PROBLEM - Repeat the records exactly, with one exception: no images.

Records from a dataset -
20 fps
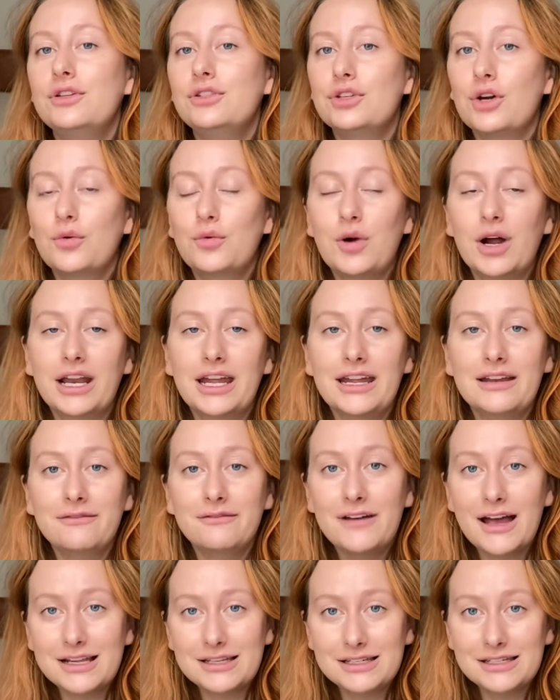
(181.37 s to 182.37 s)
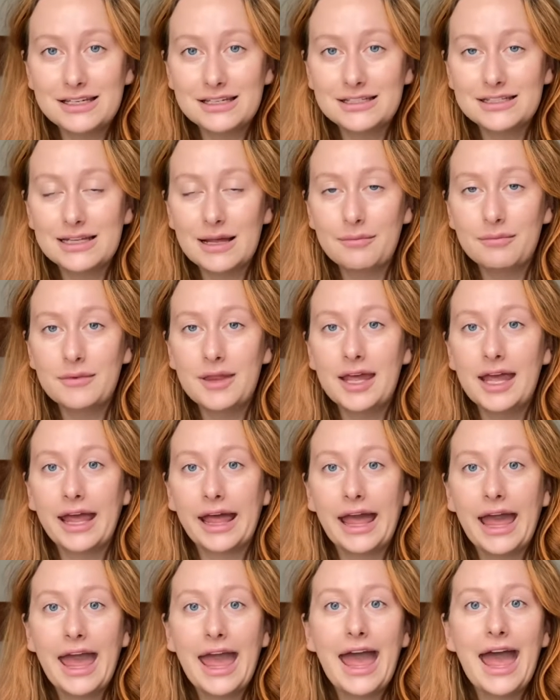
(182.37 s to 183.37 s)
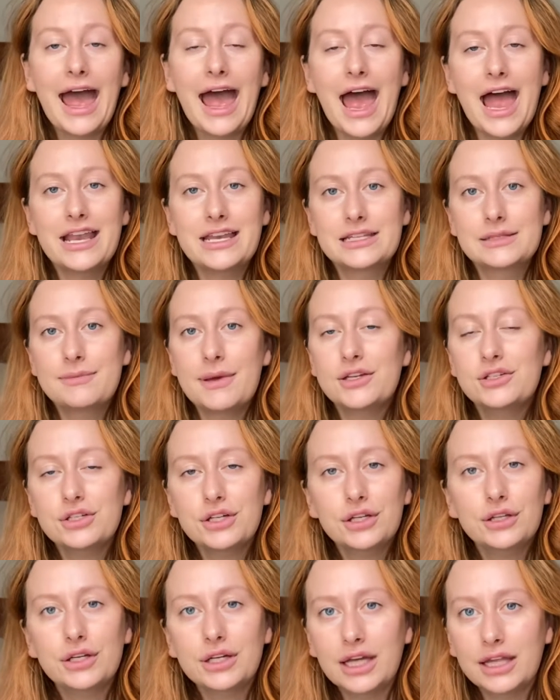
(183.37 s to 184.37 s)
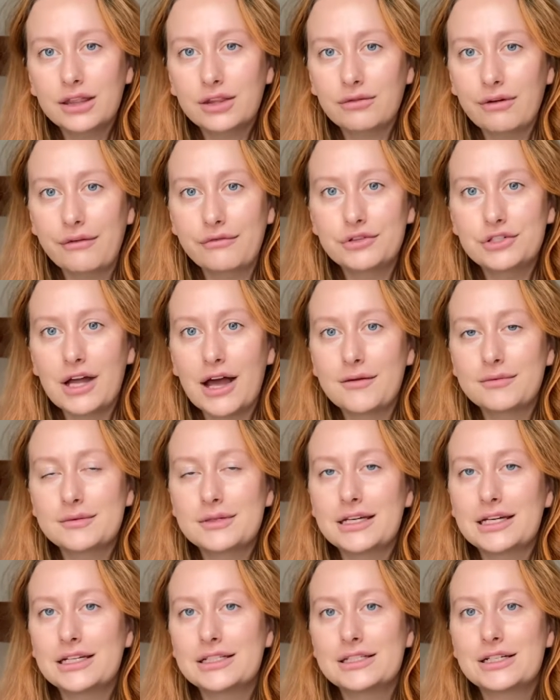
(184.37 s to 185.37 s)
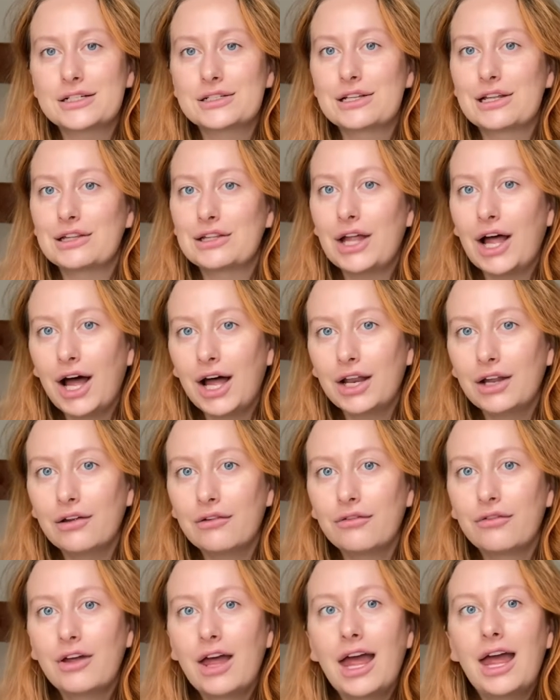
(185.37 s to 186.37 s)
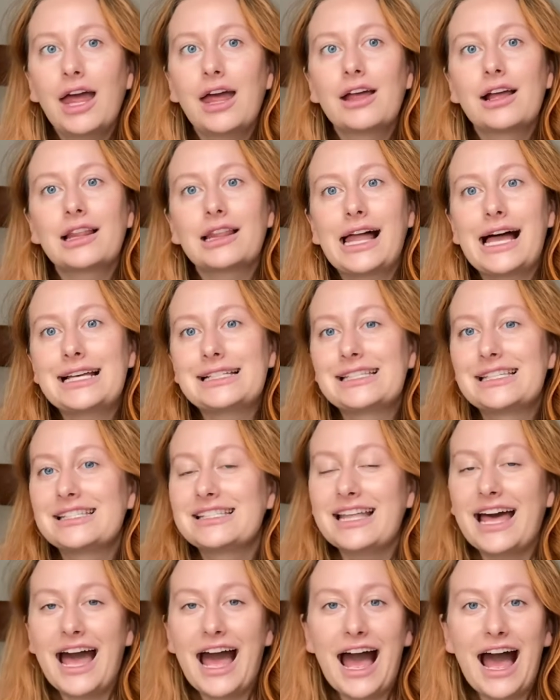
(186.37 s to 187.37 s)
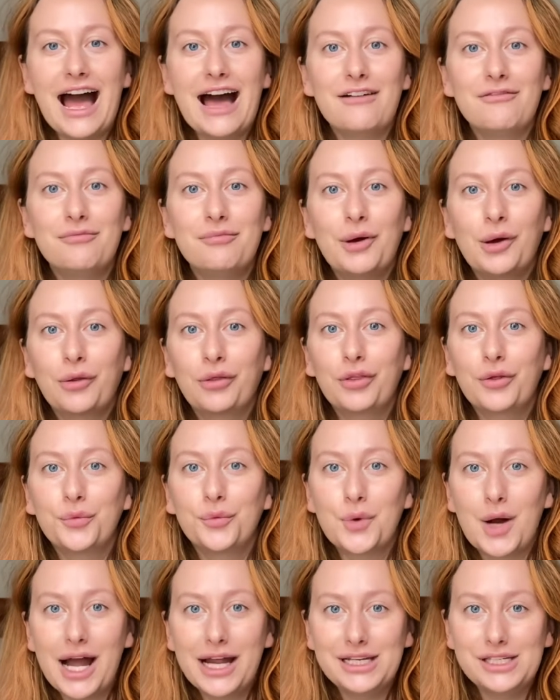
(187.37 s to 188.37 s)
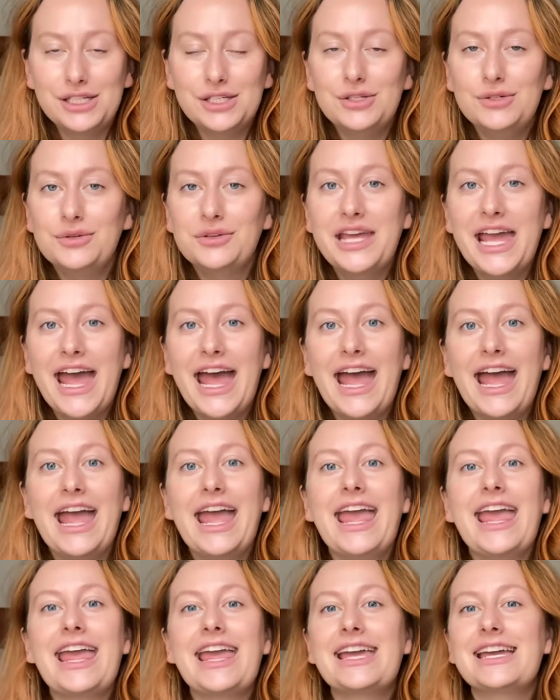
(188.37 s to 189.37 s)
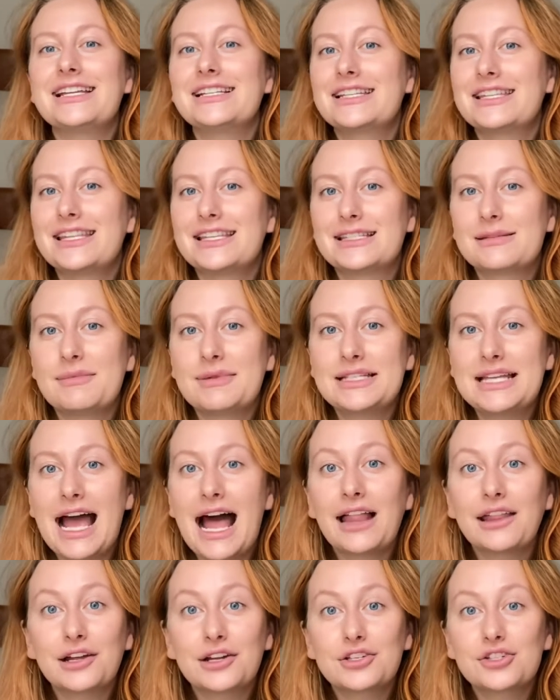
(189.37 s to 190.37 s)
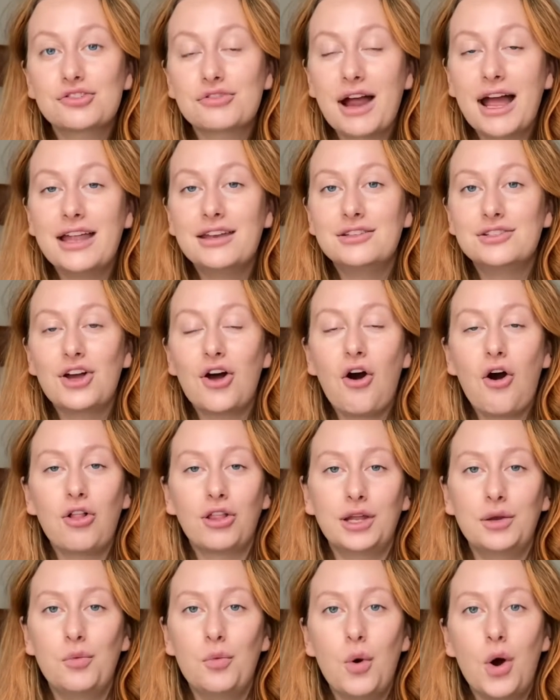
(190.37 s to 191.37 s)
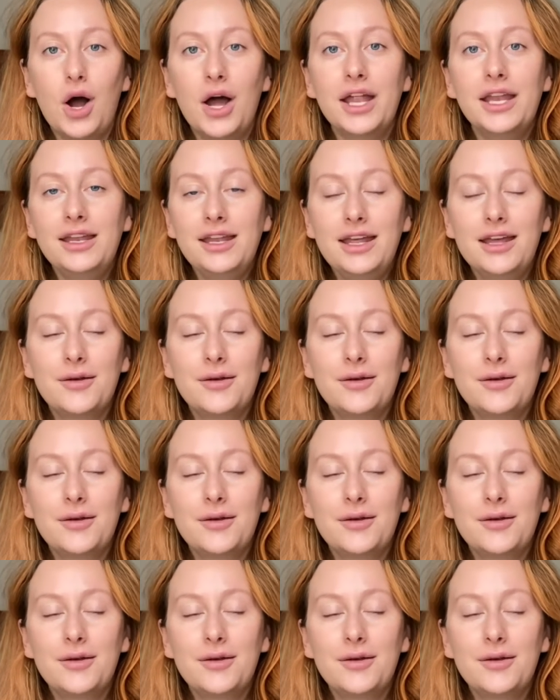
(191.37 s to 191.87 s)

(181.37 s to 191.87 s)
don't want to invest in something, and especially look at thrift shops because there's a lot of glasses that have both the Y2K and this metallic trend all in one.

PROBLEM SOLUTION -
20 fps
(181.37 s to 182.37 s)
(182.37 s to 183.37 s)
(183.37 s to 184.37 s)
(184.37 s to 185.37 s)
(185.37 s to 186.37 s)
(186.37 s to 187.37 s)
(187.37 s to 188.37 s)
(188.37 s to 189.37 s)
(189.37 s to 190.37 s)
(190.37 s to 191.37 s)
(191.37 s to 191.87 s)

(181.37 s to 191.87 s)
don't want to invest in something, and especially look at thrift shops because there's a lot of glasses that have both the Y2K and this metallic trend all in one.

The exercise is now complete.